Jeden z nich podchodzi do mnie. Patrzę na jego twarz. Tak to ten, którego zobaczyłam jako pierwszego. Znów mi przyłoży ? Przymykam oczy. Boję się.
- Wiesz kim jestem ?- pyta głośno tak aby słyszała go reszta.
- Nie, nie wiem - odpowiadam. Podchodzi następny. W między czasie zerkam na mojego stróża i widzę że mocno się krzywi.
- A mnie pamiętasz ? - pyta z cwaniackim wyrazem twarzy.
- Nie - odpowiadam. Popychają młodego chłopaka w moim kierunku.

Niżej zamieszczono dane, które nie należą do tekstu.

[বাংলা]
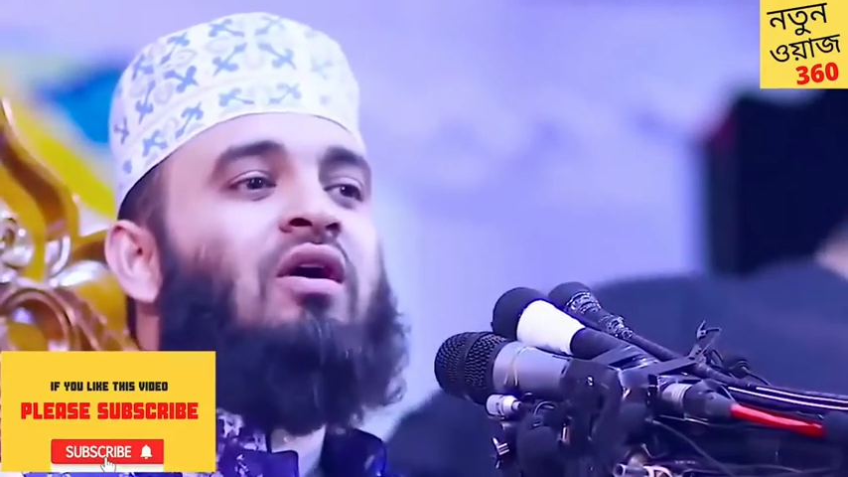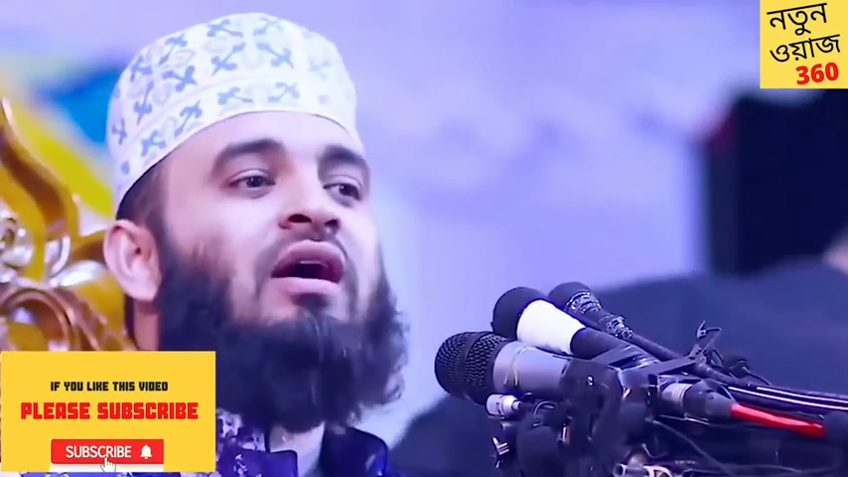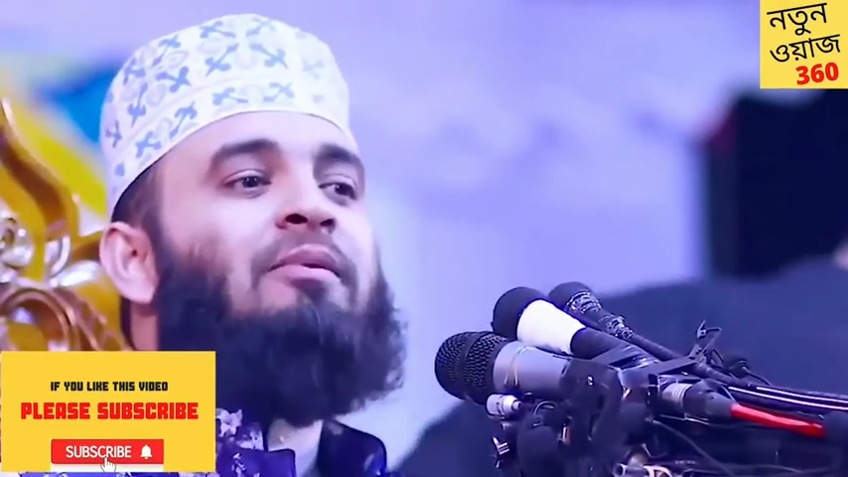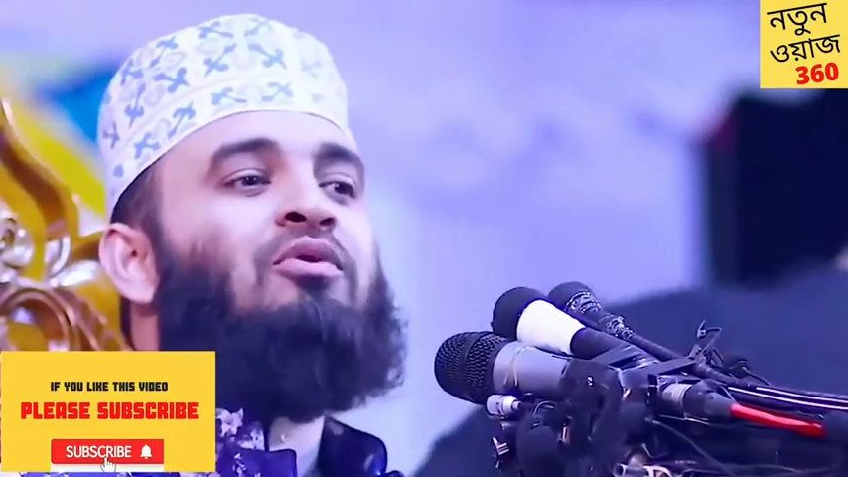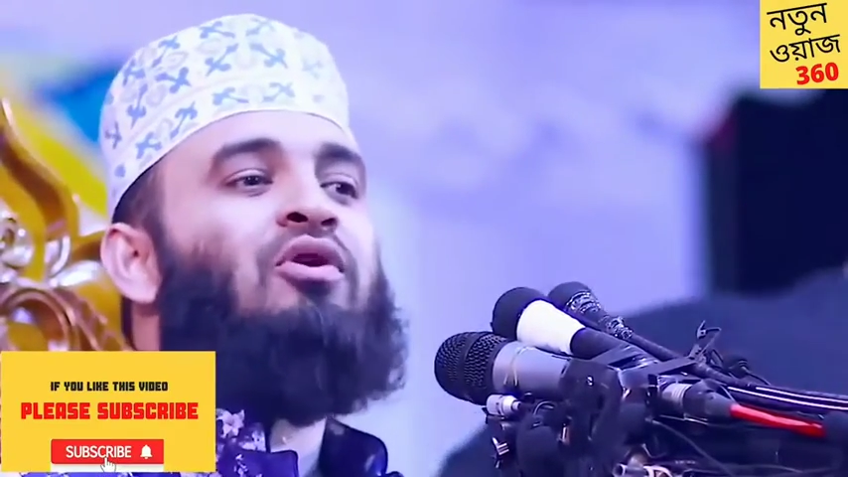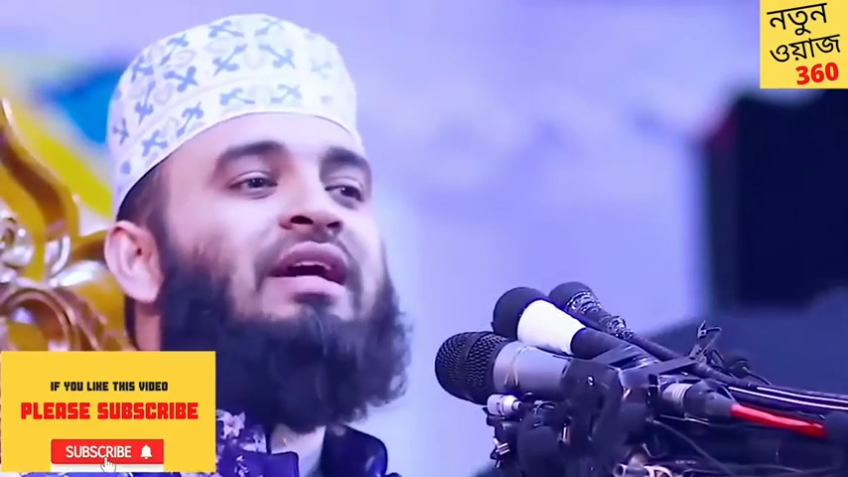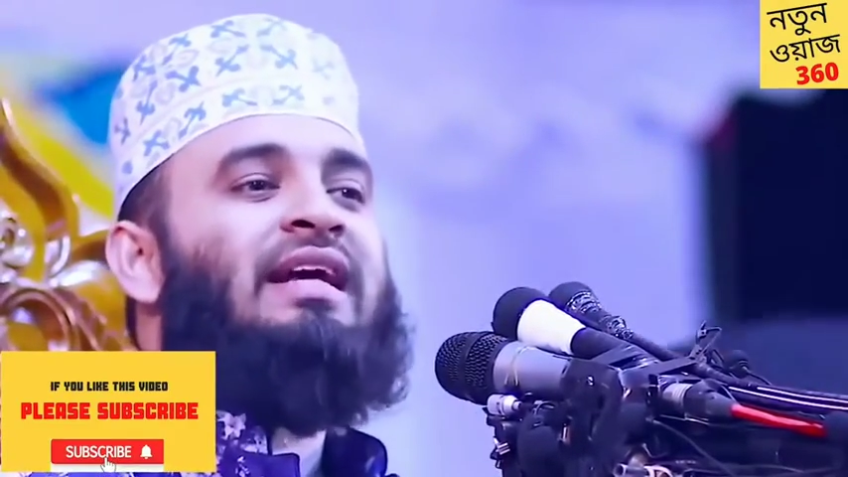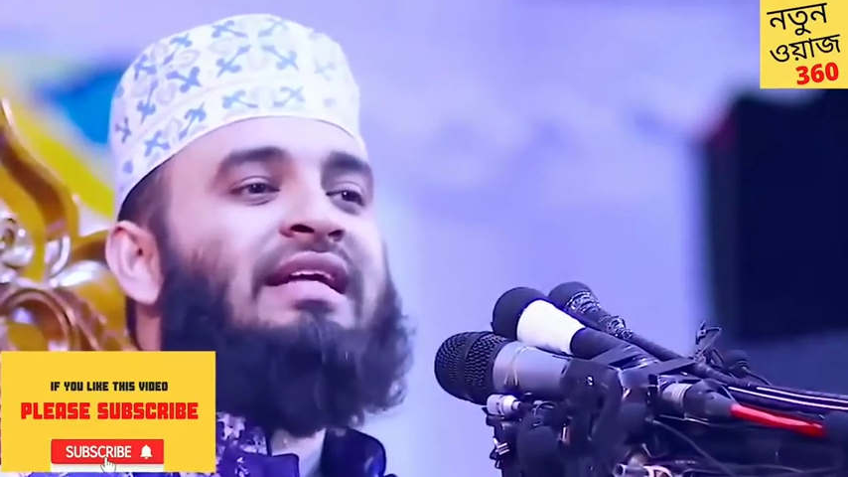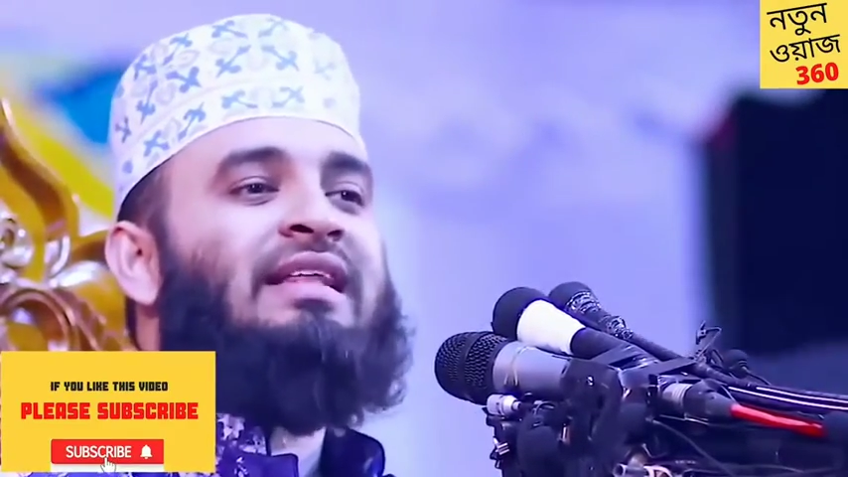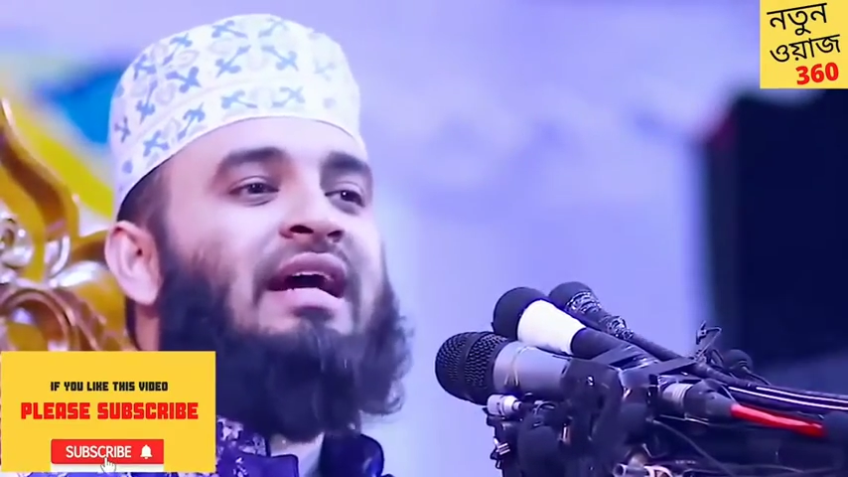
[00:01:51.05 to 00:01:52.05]
সংগ্রাম করে
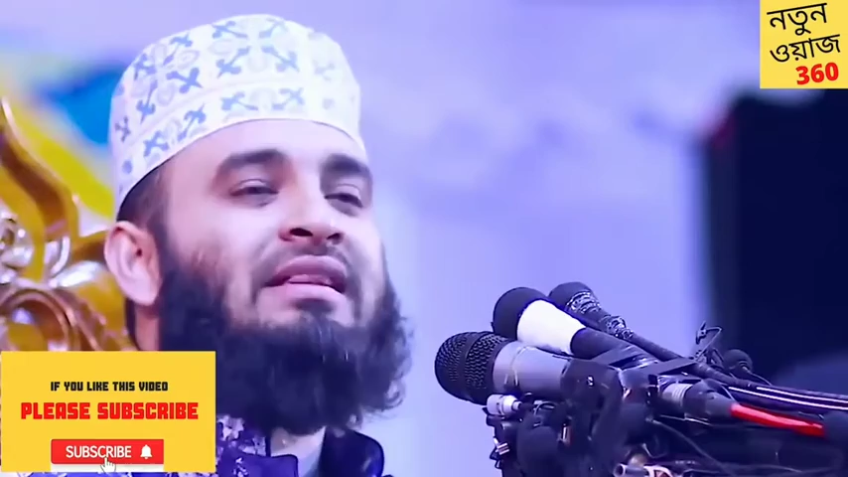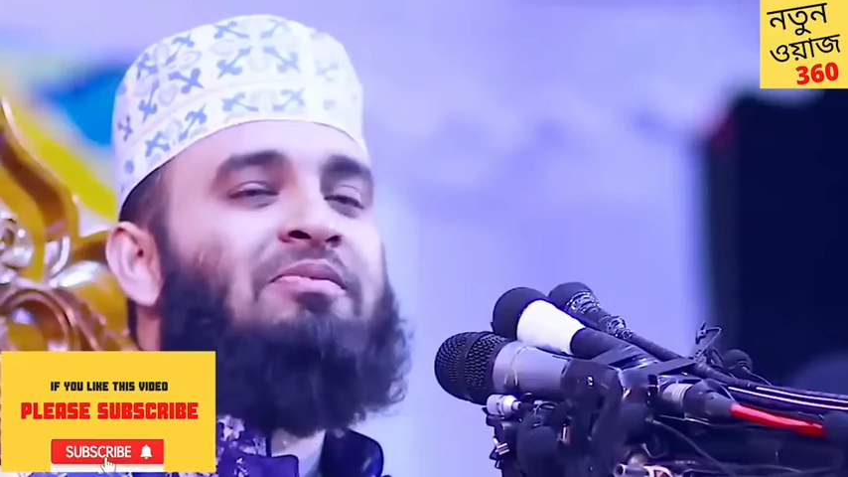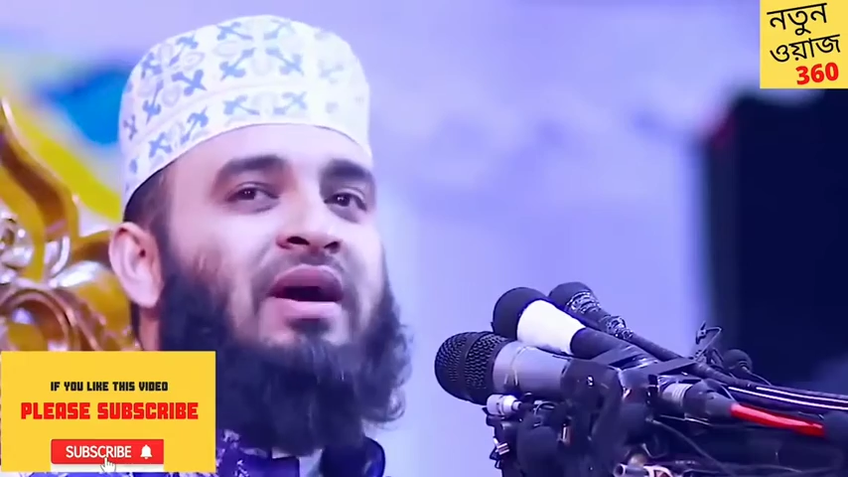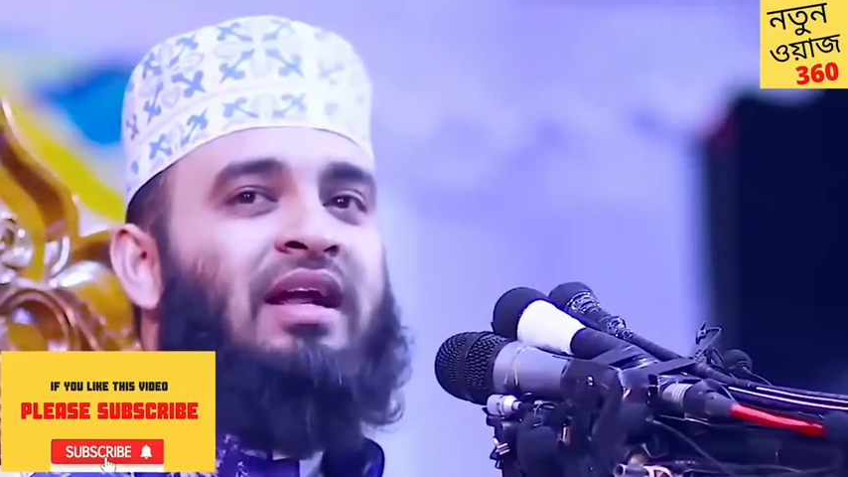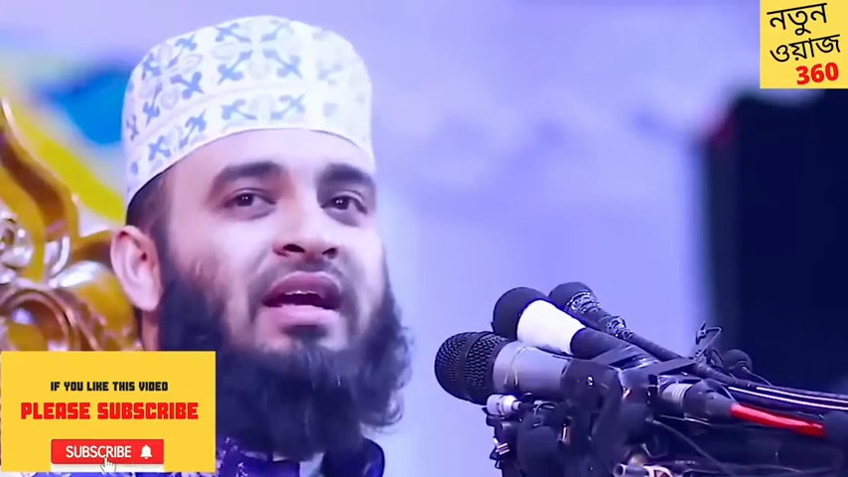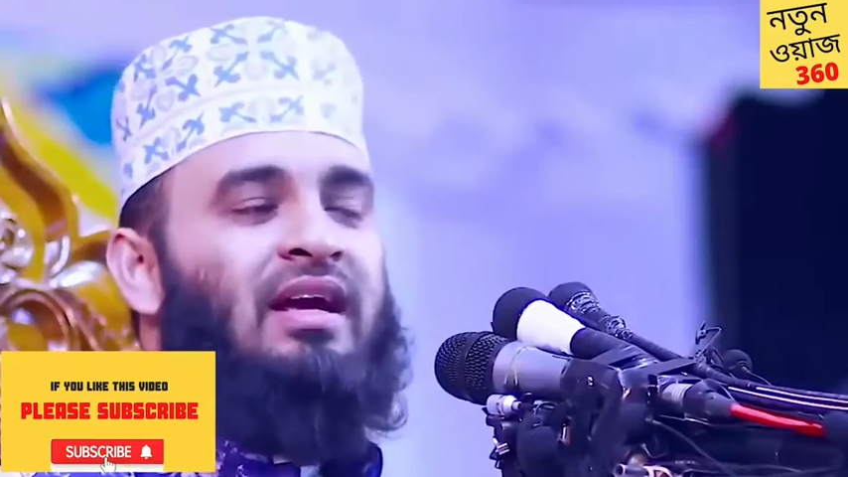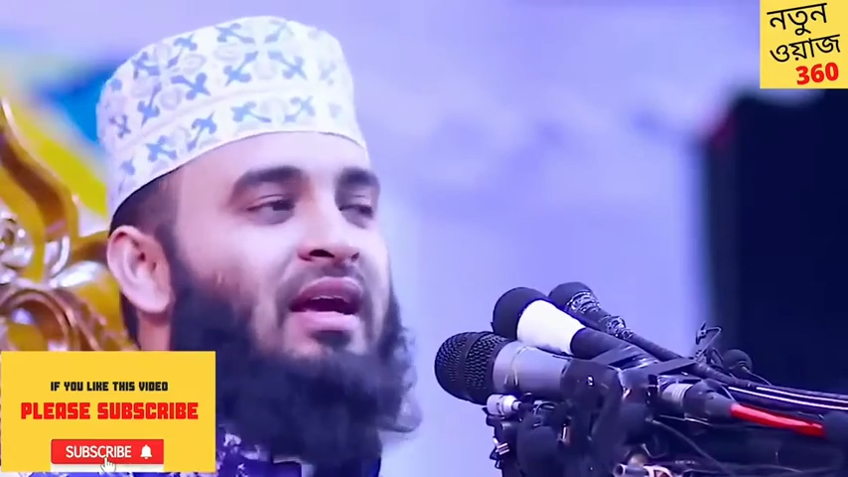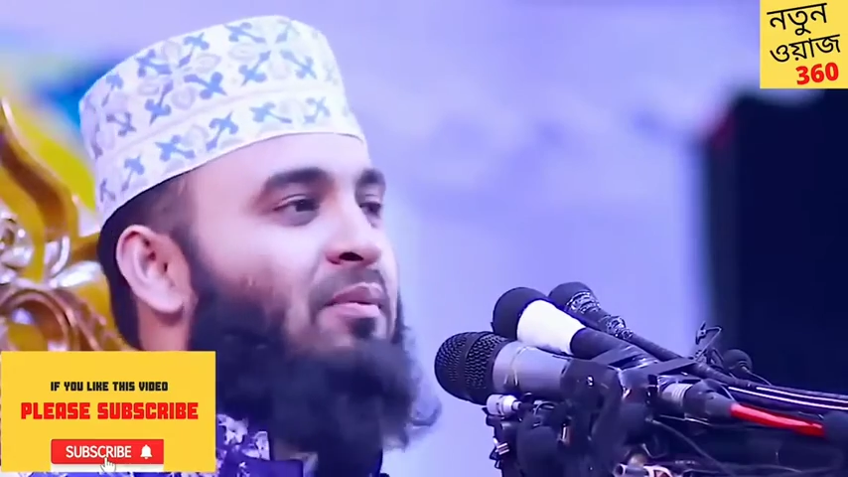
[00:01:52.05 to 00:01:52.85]
টিকে থাকতে পারি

- A tego pamiętasz ? - pyta jeden z nich. Kiwam głową przecząco. Zaczynają się śmiać - i widzisz taka jest ta twoja miłość. Wieczna niby - drwią z niego. Mrugam kilkukrotnie. Staram się skupić na tym co właśnie usłyszałam. Jaka miłość ? To ja i on.. coś z nim ? Porwali mnie dla niego ? Psychopaci ! - myślę.
- Nic nie pamięta. Więc można ją wypuścić, przecież wam nie zaszkodzi.
- Chyba zwariowałeś ! wrzeszczy jeden z nich - Przecież nas zaraz sprzeda ! Trzeba się jej pozbyć i tyle - reszta kiwa głową na znak zgody.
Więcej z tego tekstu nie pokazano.